Restoring a MongoDB Database

# Restore the archive from the snapshot
docker exec backrest restic \
  -r rclone:gdrive:restic-backups \
  restore <snapshot-id> \
  --target /tmp/restore \
  --include /backup/mongo/

# Load the archive into MongoDB
docker cp /tmp/restore/backup/mongo/mongo_<timestamp>.archive \
  mongo_container:/tmp/mongo_restore.archive

docker exec mongo_container \
  mongorestore \
    --username="$MONGO_INITDB_ROOT_USERNAME" \
    --password="$MONGO_INITDB_ROOT_PASSWORD" \
    --authenticationDatabase=admin \
    --archive=/tmp/mongo_restore.archive \
    --drop   # drops existing collections before restoring — omit if you want a merge

Best Practices and Considerations

Keep Encryption Keys Separate from the Backup Destination

Your Restic repository password is the only thing protecting your encrypted backups. If it is stored in the same Google Drive account where the repository lives, an attacker who compromises the account has both ciphertext and key. Store the repository password in:

  • A dedicated password manager (Bitwarden, 1Password).
  • A separate encrypted file stored offline.
  • A secrets manager if you are integrating this into a larger infrastructure.

Never commit the password to a Git repository, even a private one.

Use Separate Google Drive Accounts for Backup

The Service Account approach (Option B) naturally enforces isolation: the service account has access only to the specific folder you shared with it. Your primary Google account is not involved in the backup process and cannot be used to access the repository even if compromised.

Alerting on Failure

Backrest supports post-backup hooks that run conditionally on failure. Configure one to send a notification (via a webhook to a Slack channel, n8n workflow, or ntfy instance) when a backup plan fails:

#!/bin/sh
# Post-backup failure hook
curl -s -X POST \
  -H "Content-Type: application/json" \
  -d "{\"text\": \"Backup FAILED on $(hostname) at $(date)\"}" \
  "$SLACK_WEBHOOK_URL"

Silently failing backups are the most dangerous failure mode. Alerting converts silent failures into actionable notifications.


Conclusion

A Raspberry Pi home lab is a genuinely capable platform for running production-like workloads, but it demands the same operational discipline as a cloud environment — arguably more, given the hardware’s failure-proneness.

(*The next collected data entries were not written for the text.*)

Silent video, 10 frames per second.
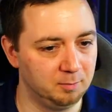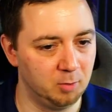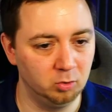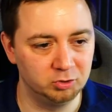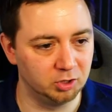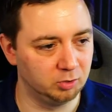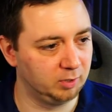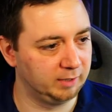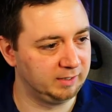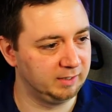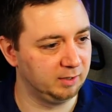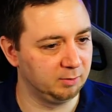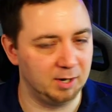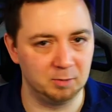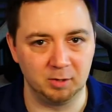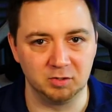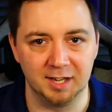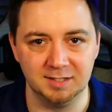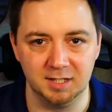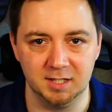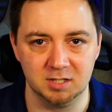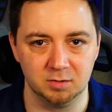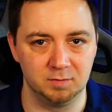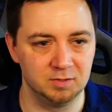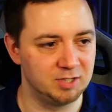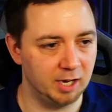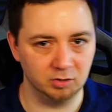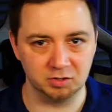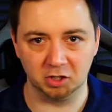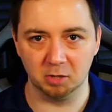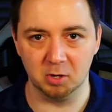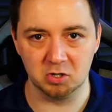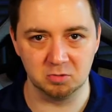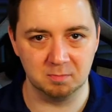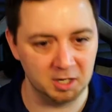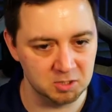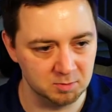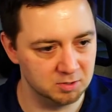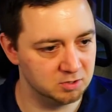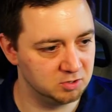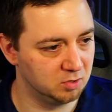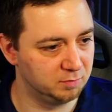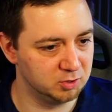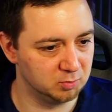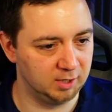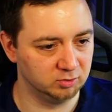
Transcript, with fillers: Also, I did around about 10 years of sales and commercial management stuff as well.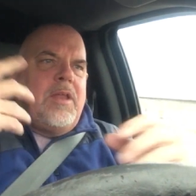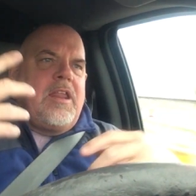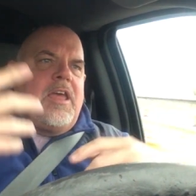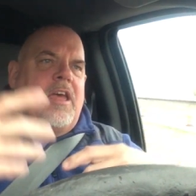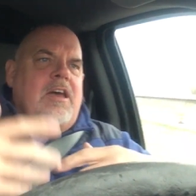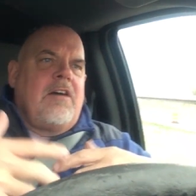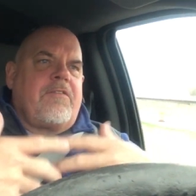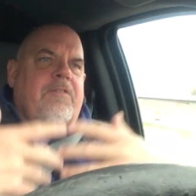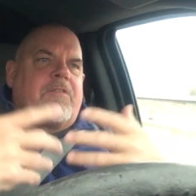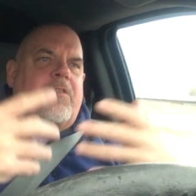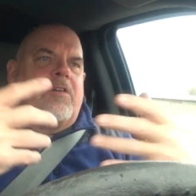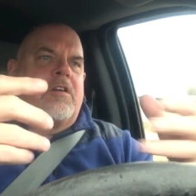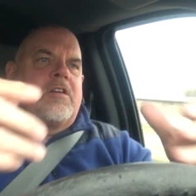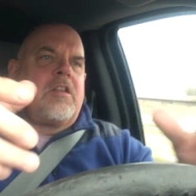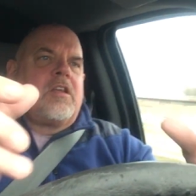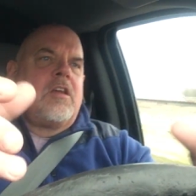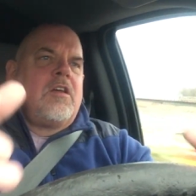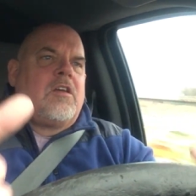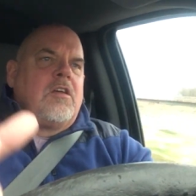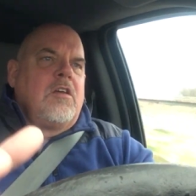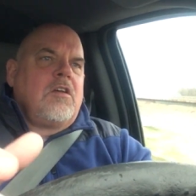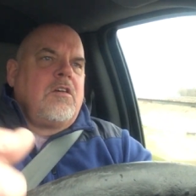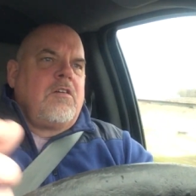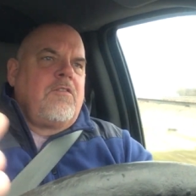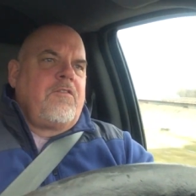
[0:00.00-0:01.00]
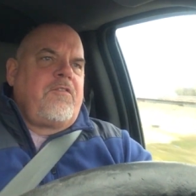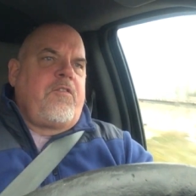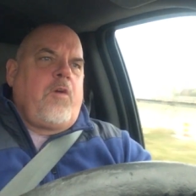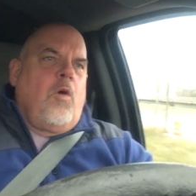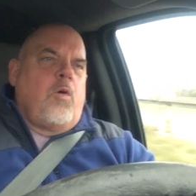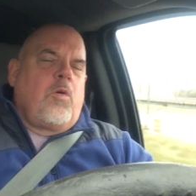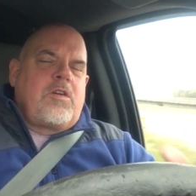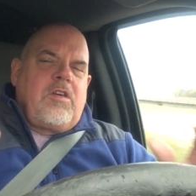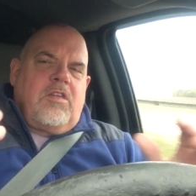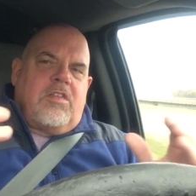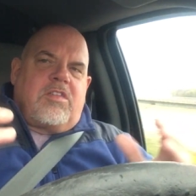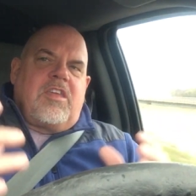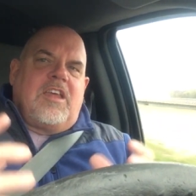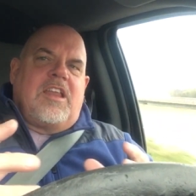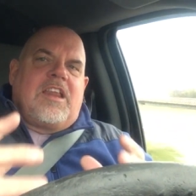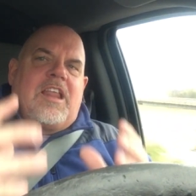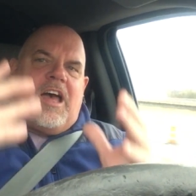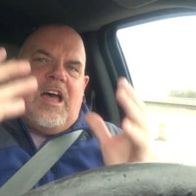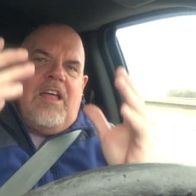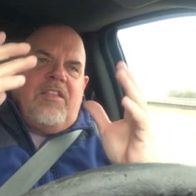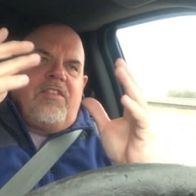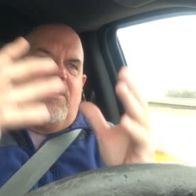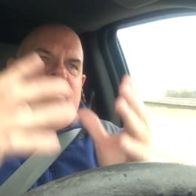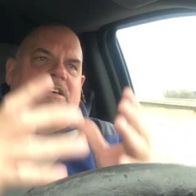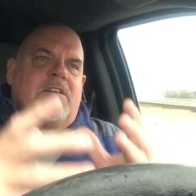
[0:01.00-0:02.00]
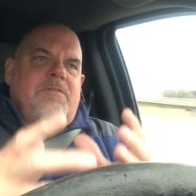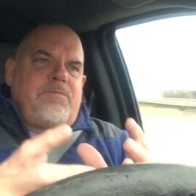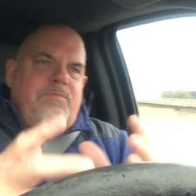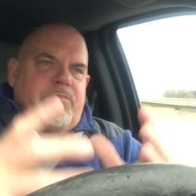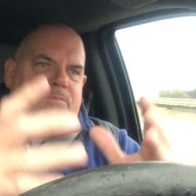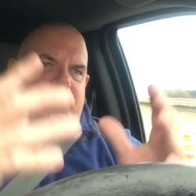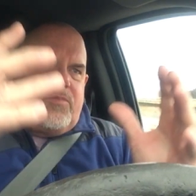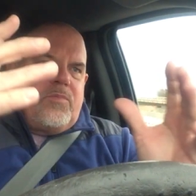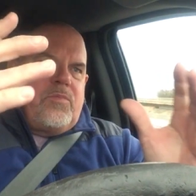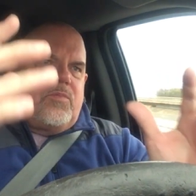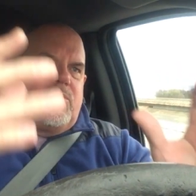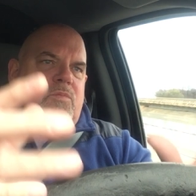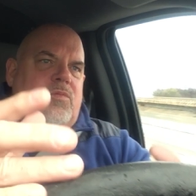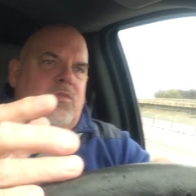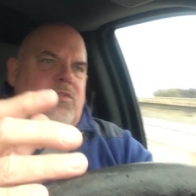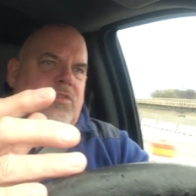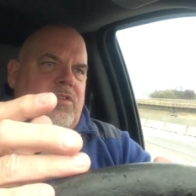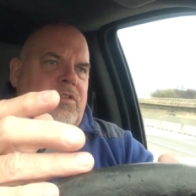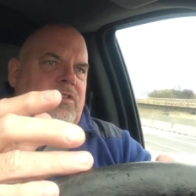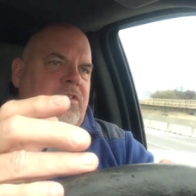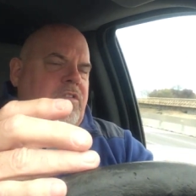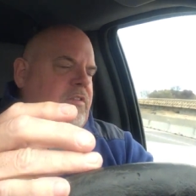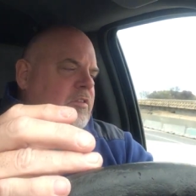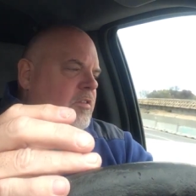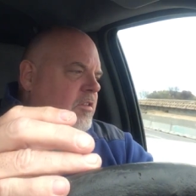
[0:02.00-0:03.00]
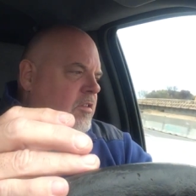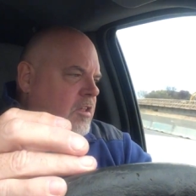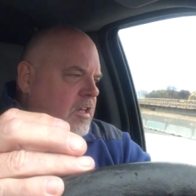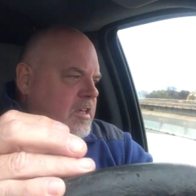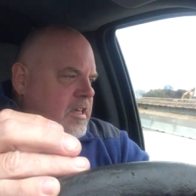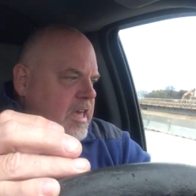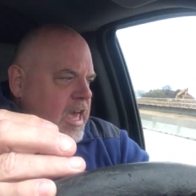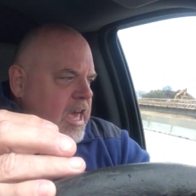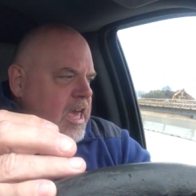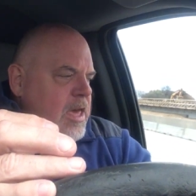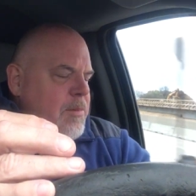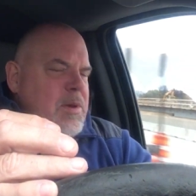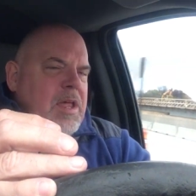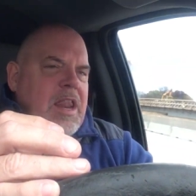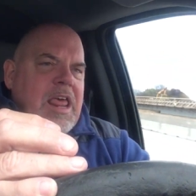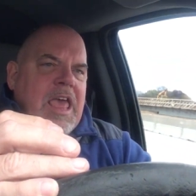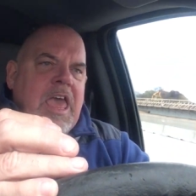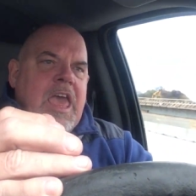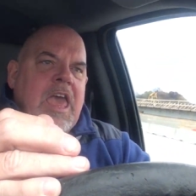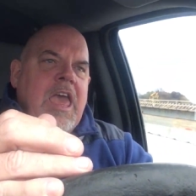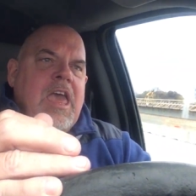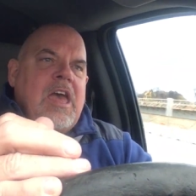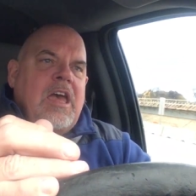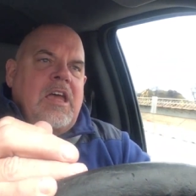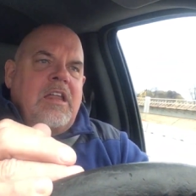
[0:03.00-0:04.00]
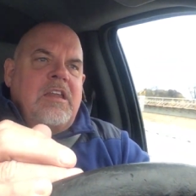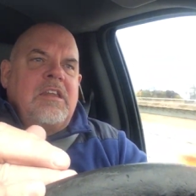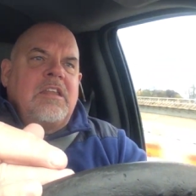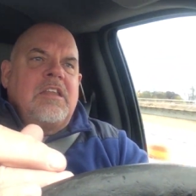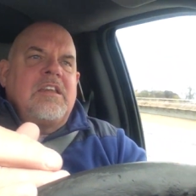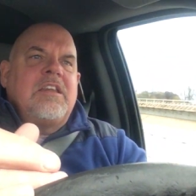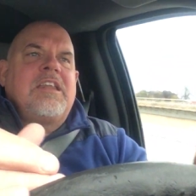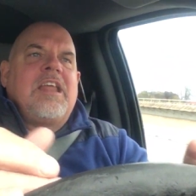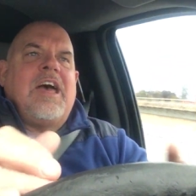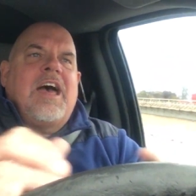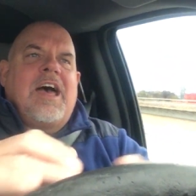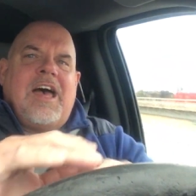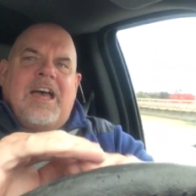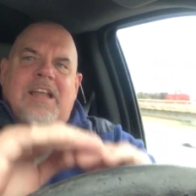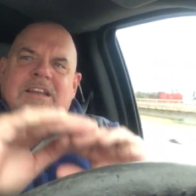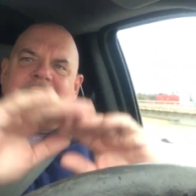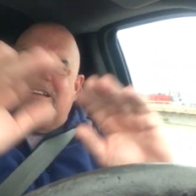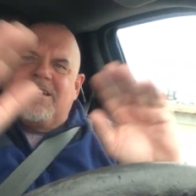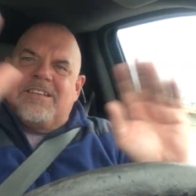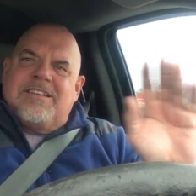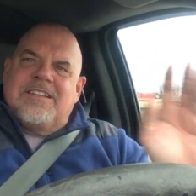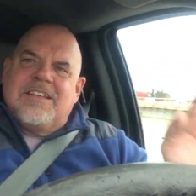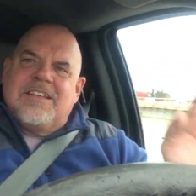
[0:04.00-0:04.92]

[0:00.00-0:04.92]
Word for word: and effort focusing on the the game in hand, not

The pipeline described here — Backrest orchestrating pre-backup hooks that generate logical database dumps, Restic snapshotting and encrypting those dumps, and Rclone shipping them to Google Drive — delivers the properties that make a backup system trustworthy:

  • Consistency: Logical dumps are always internally consistent, regardless of database write activity.
  • Confidentiality: Data is encrypted client-side before leaving the Pi. Google cannot read it.
  • Efficiency: Restic deduplication means daily backups of a 500 MB database do not consume 500 MB × 365 days of Drive quota.
  • Verifiability: restic check and periodic test restores confirm the backup is actually usable.
  • Auditability: Backrest’s task history gives you a complete log of every backup run, hook output, and error.

Once this is running, the operational overhead drops to near zero. Review the Backrest dashboard weekly, run a test restore monthly, and rotate your repository password annually. The rest is automated.

Your databases are safe. You can sleep.